Recorded data
::::::::

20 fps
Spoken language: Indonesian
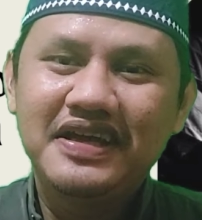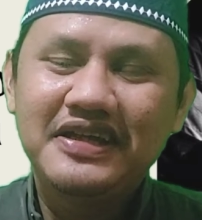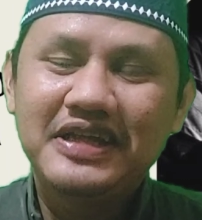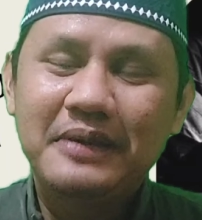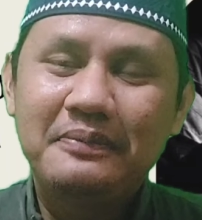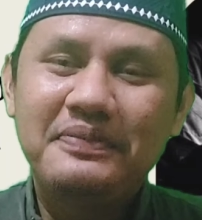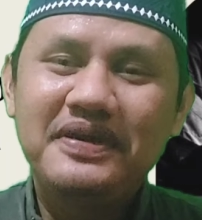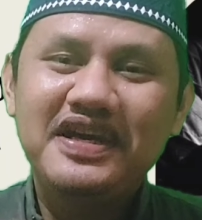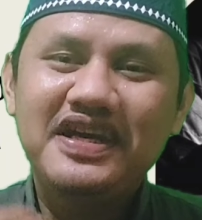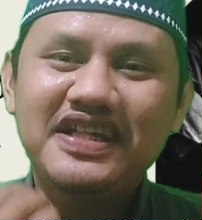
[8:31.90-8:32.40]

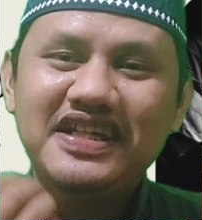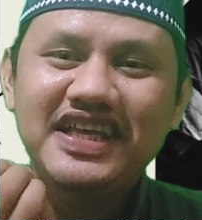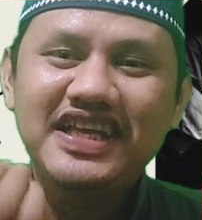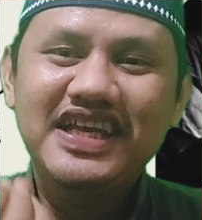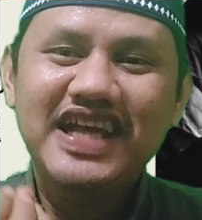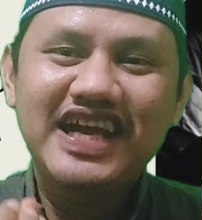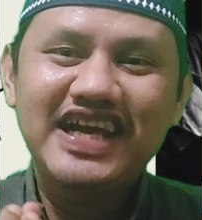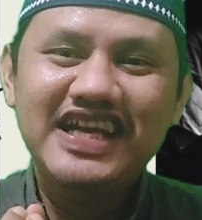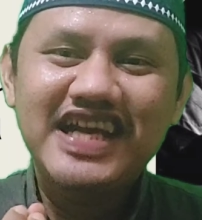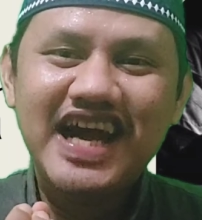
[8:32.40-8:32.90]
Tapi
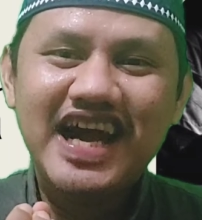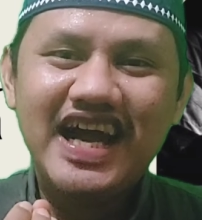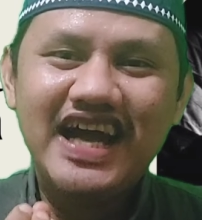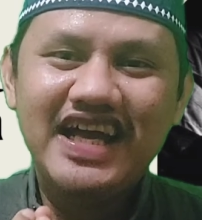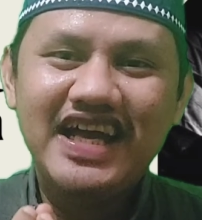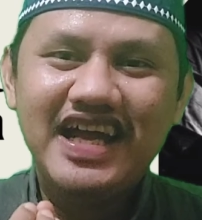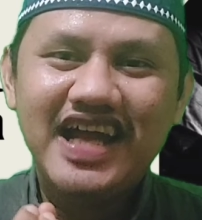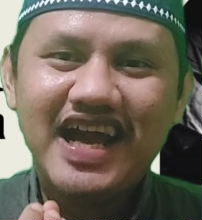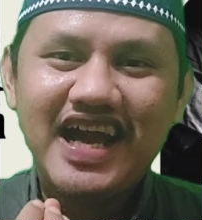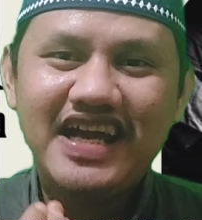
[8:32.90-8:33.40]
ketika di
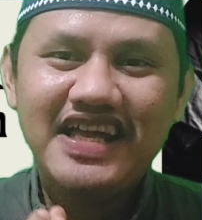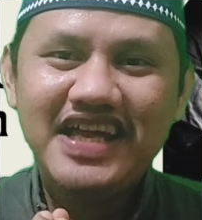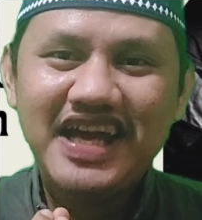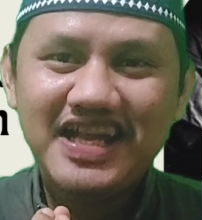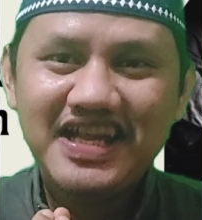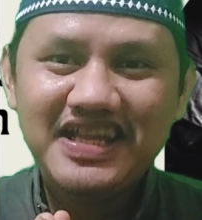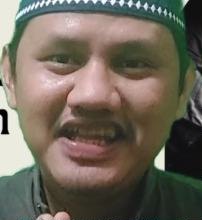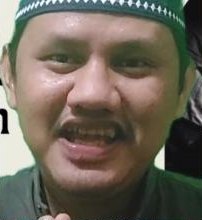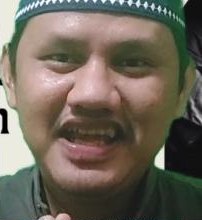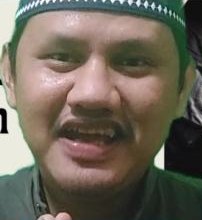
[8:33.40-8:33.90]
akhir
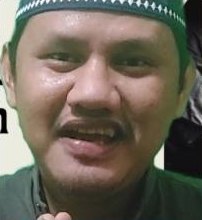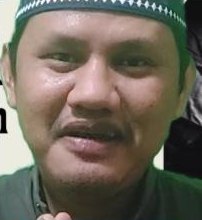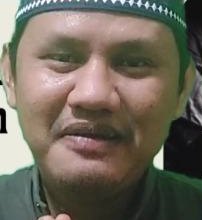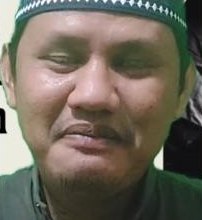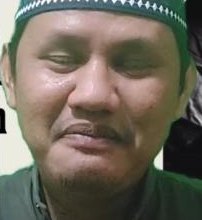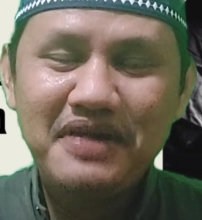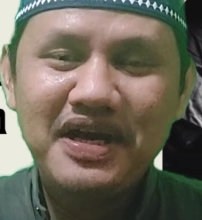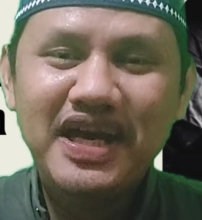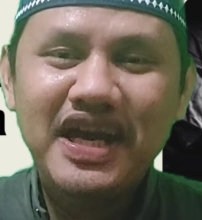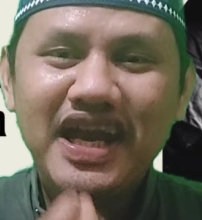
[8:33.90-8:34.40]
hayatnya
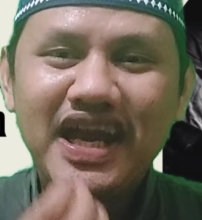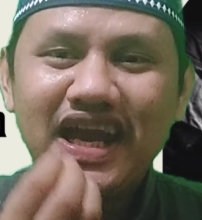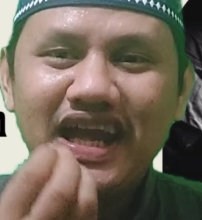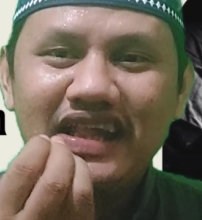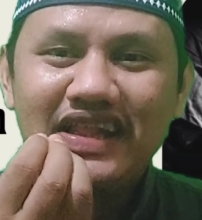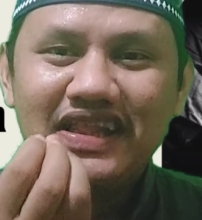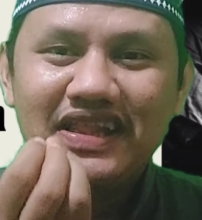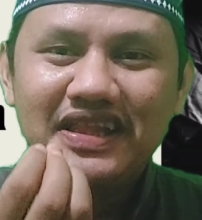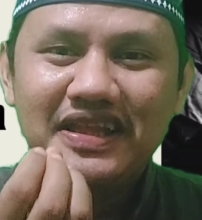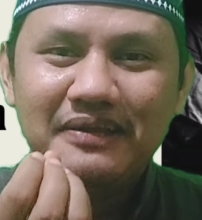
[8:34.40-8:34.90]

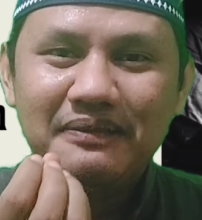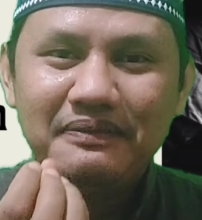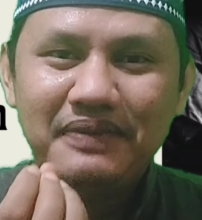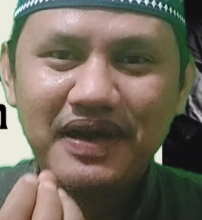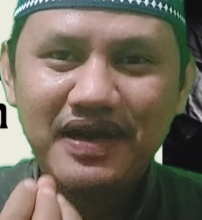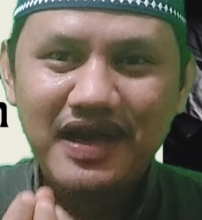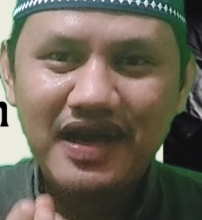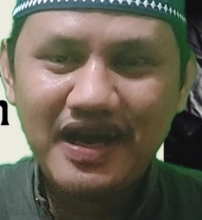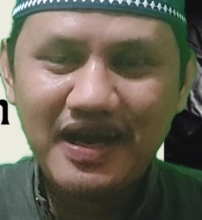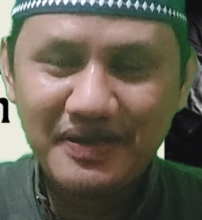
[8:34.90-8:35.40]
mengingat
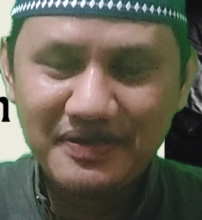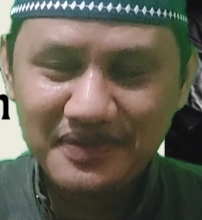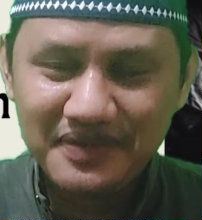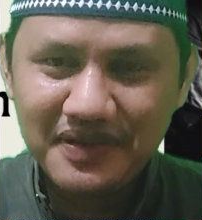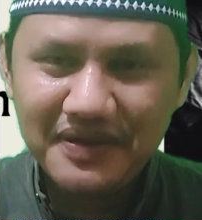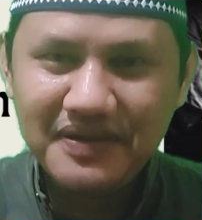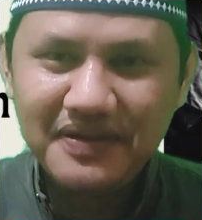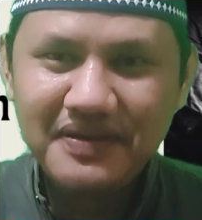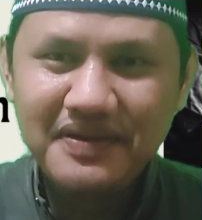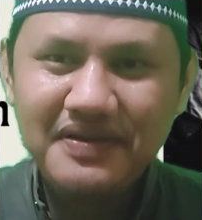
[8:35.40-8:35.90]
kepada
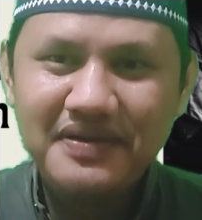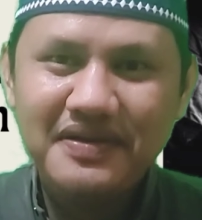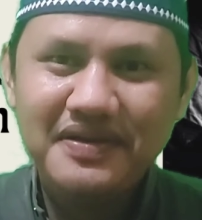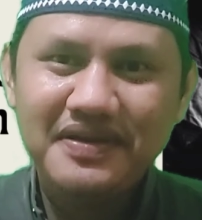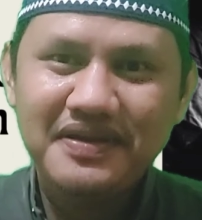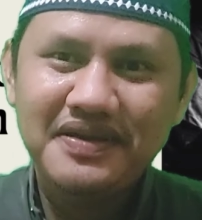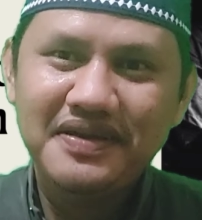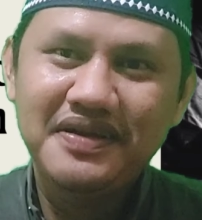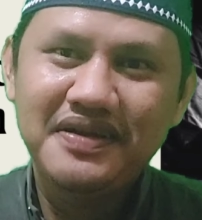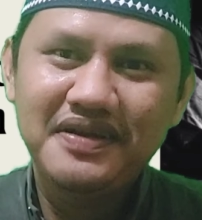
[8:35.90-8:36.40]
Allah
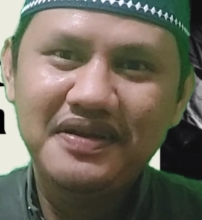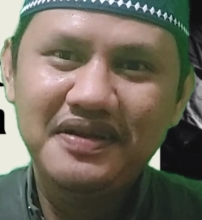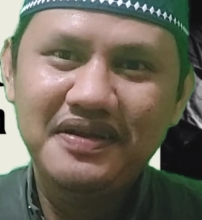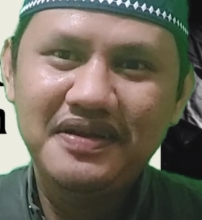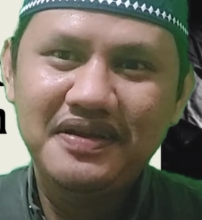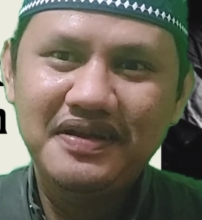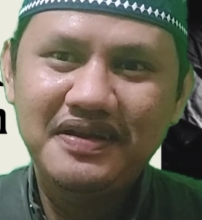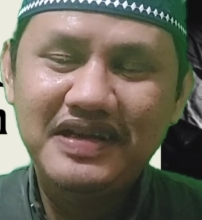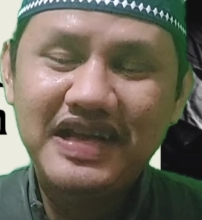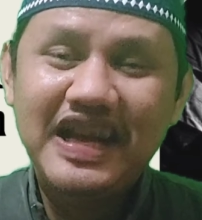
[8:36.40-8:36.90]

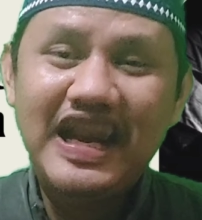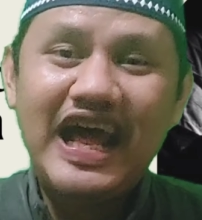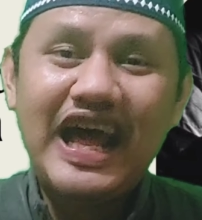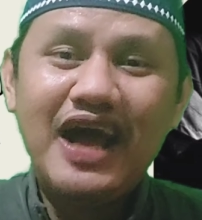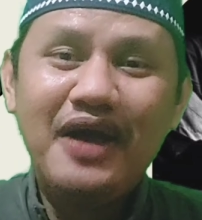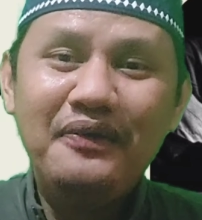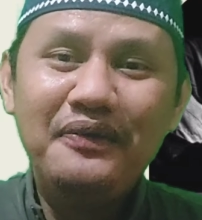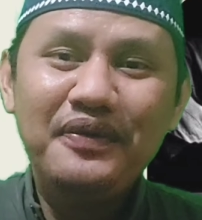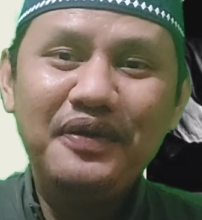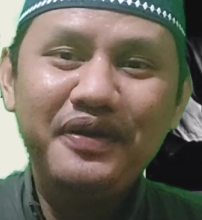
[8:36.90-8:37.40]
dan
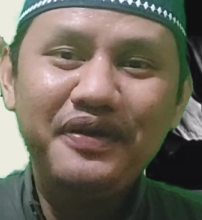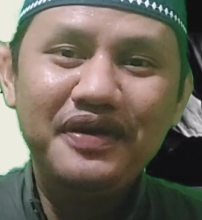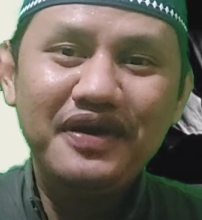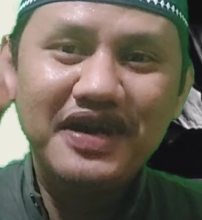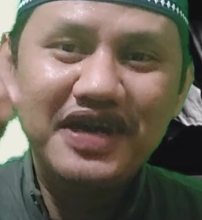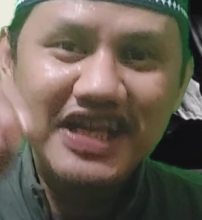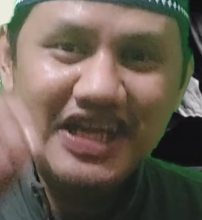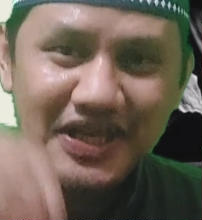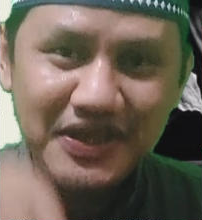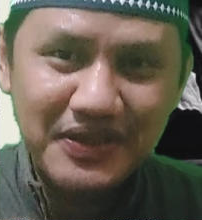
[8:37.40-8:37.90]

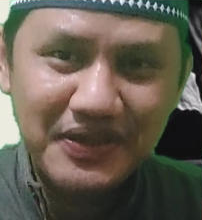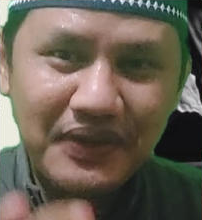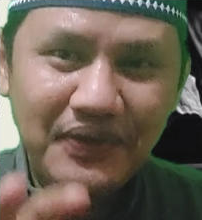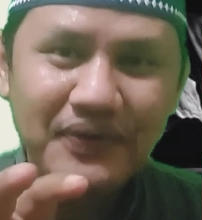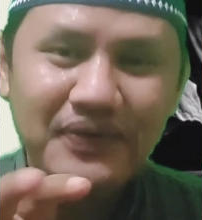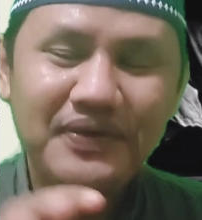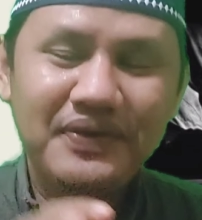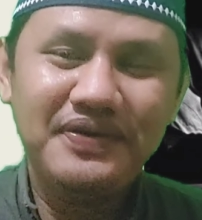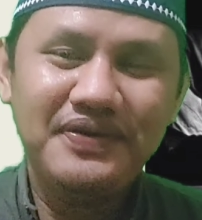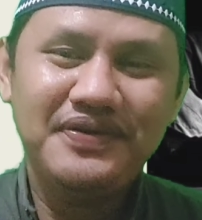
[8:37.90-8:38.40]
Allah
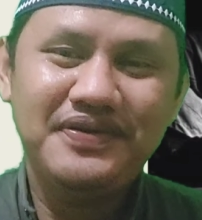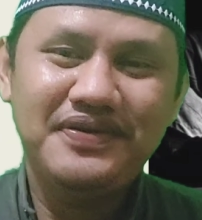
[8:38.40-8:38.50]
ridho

::::::::

• [What is needed] The records above are to be set down exactly as written, with no images.

• [Answer space]
20 fps
Spoken language: Indonesian
[8:31.90-8:32.40]

[8:32.40-8:32.90]
Tapi
[8:32.90-8:33.40]
ketika di
[8:33.40-8:33.90]
akhir
[8:33.90-8:34.40]
hayatnya
[8:34.40-8:34.90]

[8:34.90-8:35.40]
mengingat
[8:35.40-8:35.90]
kepada
[8:35.90-8:36.40]
Allah
[8:36.40-8:36.90]

[8:36.90-8:37.40]
dan
[8:37.40-8:37.90]

[8:37.90-8:38.40]
Allah
[8:38.40-8:38.50]
ridho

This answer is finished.